OpenAI has published a machine learning model (ML) that translates natural language into source code for different programming languages. Codex is based on the Generative Pre-trained Transformer 3 (GPT-3) language model. It forms the basis for GitHub’s ML Assistant Copilot. Initially, a private beta test is running and interested parties can register on a waiting list.
At the start of GitHub Copilot in June, OpenAI announced that it would publish Codex as an independent model. Since then, the company has arguably expanded the model. It can now convert simple English sentences into source code. On the OpenAI page there are videos on different scenarios from game programming to data science applications.
Space Oddity per Machine Learning
The videos demonstrate the expanded understanding of language, for example by adding three exclamation marks to the obligatory “Hello World” for more emotional expression and adding “HELLO WORLD !!!” to the request “Even louder please” with capital letters. implements.
One-sided polyglot model
Codex is not designed for specific scenarios, but rather as a generally applicable model. Apart from the concrete implementation in a programming language, the most important part of the work remains in human hands. The commands entered break down the task into logical components. Formulated using the example of the small game, humans give dedicated specifications as to which objects appear on the screen, how the program reacts when a key is pressed and what happens when two objects collide.
According to its own statements, OpenAI has tried out the model for various tasks beyond translating text into code. This includes refactoring, creating explanations and transpiling, i.e. translating source code into another programming language or into another form in the same language. A sample video converts Python to Ruby code.
OpenAI, Codex and Copilot
OpenAI was founded in 2015 as a research project, Elon Musk was one of the founders. Initially, the organization published many projects in the field of reinforcement learning. The company achieved great fame with the Generative Pre-trained Transformer 3 (GPT-3) language model. In 2019, OpenAI said goodbye to the pure non-profit business and is now investing itself in start-ups in the field of machine learning – most recently with 100 million US dollars.
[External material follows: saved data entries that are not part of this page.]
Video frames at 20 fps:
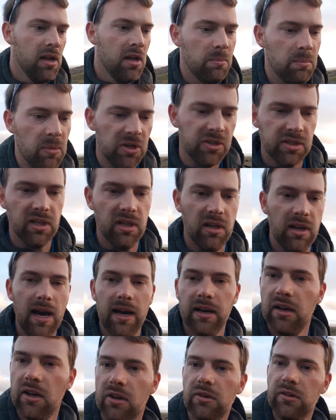most of the
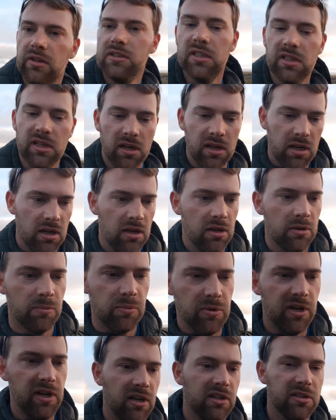landowners are
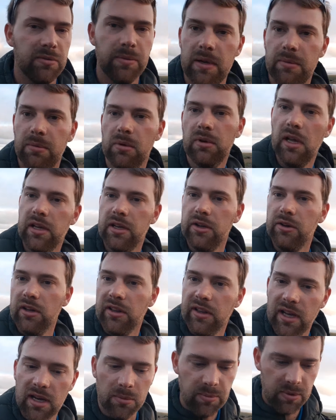pretty nice people and let you
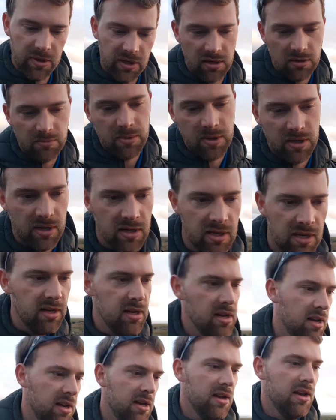on there. But
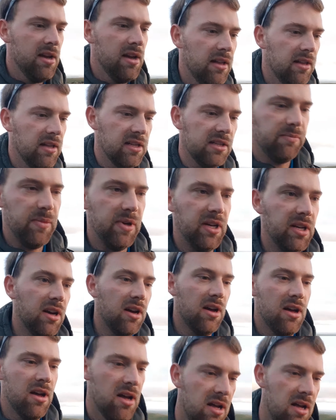there's been a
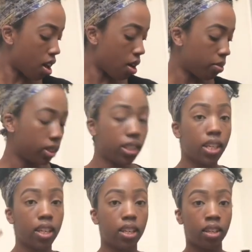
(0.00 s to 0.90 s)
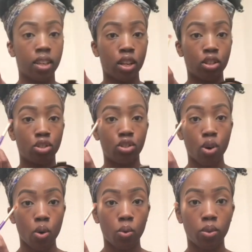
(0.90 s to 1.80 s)
i would say
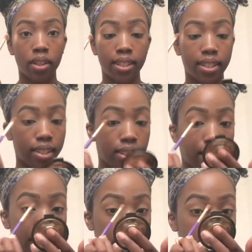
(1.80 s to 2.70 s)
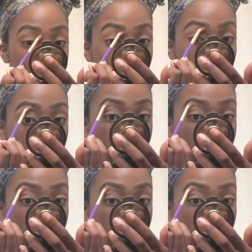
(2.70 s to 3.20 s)
don't listen to the negative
The copilot based on Codex has been in the test phase since the end of June. GitHub calls it an “AI Pair Programmer”: As with pair programming, the virtual supporter should give suggestions for improving or adding to the source code. There are critical tones from some quarters. For example, the Free Software Foundation has called for papers to be submitted on the implications of the service that the organization describes as unacceptable and unjust.
One of the focal points is the question of potential copyright infringements. GitHub uses code from numerous publicly available repositories as the basis for Copilot, and parts of the training material are under GPL license.
More details on Codex’s beta test can be found in the OpenAI blog. The name is not based on the code of conduct, but should go back to the ancient Roman meaning of the wax or wooden tablets as a pre-form of the book and definitely to “code”. If you want to try Codex, you can in a web form on the waiting list let sit.
- The title topic of the current iX 8/2021 “Better Code with AI” highlights ML-based software development with GitHub Copilot, among others: How does machine learning help with programming, where are the limits and where are the risks?